15 mars 1982 : comment Albert Frère s’empara du Groupe Bruxelles Lambert
Le baron Léon Lambert a un problème. Au début des années 1970, ce génial homme d’affaires a été l’artisan de l’union entre le groupe de Launoit et la Compagnie Lambert. Depuis, il se trouve à la tête du Groupe Bruxelles Lambert (GBL), un holding puissant qui détient plus de 200 participations dans des secteurs aussi variés que la banque, l’assurance et la sidérurgie.
Mais Lambert a bel et bien un problème : pour financer le développement de son groupe, il a contracté d’importants emprunts en francs suisses. Or, le cours de cette devise est en train de s’envoler. En même temps que la dette de GBL. De l’argent frais est nécessaire. Lambert n’a pas le choix : il doit demander de l’aide.
Une reprise ? Lambert préférerait un partenariat. Différentes pistes sont envisagées. En Belgique, la Sofina est approchée. Mais Yves Boël, son grand patron, ne se montre pas intéressé. Lambert regarde aussi à l’étranger. Il se tourne vers les Etats-Unis, le Canada, la France. A Paris, il mène des discussions approfondies avec Paribas. Mais celles-ci s’interrompent dès que la Compagnie financière de Paris et des Pays-Bas se fait nationaliser par l’Etat français.
Une autre piste se profile. Un industriel carolorégien vient de gagner une fortune en vendant (chèrement ! ) à l’Etat belge ses participations (déficitaires ! ) dans la sidérurgie.
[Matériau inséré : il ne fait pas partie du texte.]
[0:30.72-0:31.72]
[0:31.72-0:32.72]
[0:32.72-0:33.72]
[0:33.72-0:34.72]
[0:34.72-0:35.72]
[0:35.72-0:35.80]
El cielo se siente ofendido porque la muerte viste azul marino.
En quête d’opportunités en même temps que d’une honorabilité, Albert Frère flaire la bonne affaire. Après avoir réuni quelques investisseurs autour de lui, il fait acte de candidature. Jouant bellement la carte de l’ancrage belge, il obtient le soutien du gouvernement et de la Commission bancaire. Le 15 mars 1982, l’assemblée générale de GBL entérine l’arrivée des nouveaux actionnaires. Par la grande porte, Frère entre dans les majestueux bureaux de l’avenue Marnix.
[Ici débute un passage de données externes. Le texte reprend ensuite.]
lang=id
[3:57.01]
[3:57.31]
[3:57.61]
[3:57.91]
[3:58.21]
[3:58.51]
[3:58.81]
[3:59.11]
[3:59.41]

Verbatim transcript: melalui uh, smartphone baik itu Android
Frère n’était pas le premier choix de Lambert. Dès le départ, le baron a redouté l’arrivée de cet ambitieux businessman. Il faut dire que ni par leurs origines, ni par leurs personnalités, ni par leurs visions, les deux hommes ne sont faits pour s’entendre. Et pourtant, dans un premier temps, les formes sont respectées. Lambert demeure ainsi président du conseil d’administration. Avec Frère, il ne manque pas de coopérer, n’hésitant guère à lui ouvrir son carnet d’adresses. Mais le nouveau venu n’est pas du genre à partager le pouvoir. Progressivement, Frère place ses hommes et gagne du terrain.
Après avoir mimé la bonne entente, Frère laisse tomber le baron. Pire : il va lui rendre la vie impossible. Quand Lambert a besoin de se déplacer, il n’y a mystérieusement plus aucun chauffeur disponible. Lorsqu’il souhaite se rendre à son bureau du 7e étage, son ascenseur personnel » décide » étrangement de ne plus s’y arrêter. Quand il veut passer un coup de fil, toutes les lignes sont subitement dérangées. Lambert comprend le message : en 1987, il démissionne du conseil. La même année, atteint par la maladie, il meurt à l’âge de 58 ans. Laissant le champ libre à son allié devenu rival.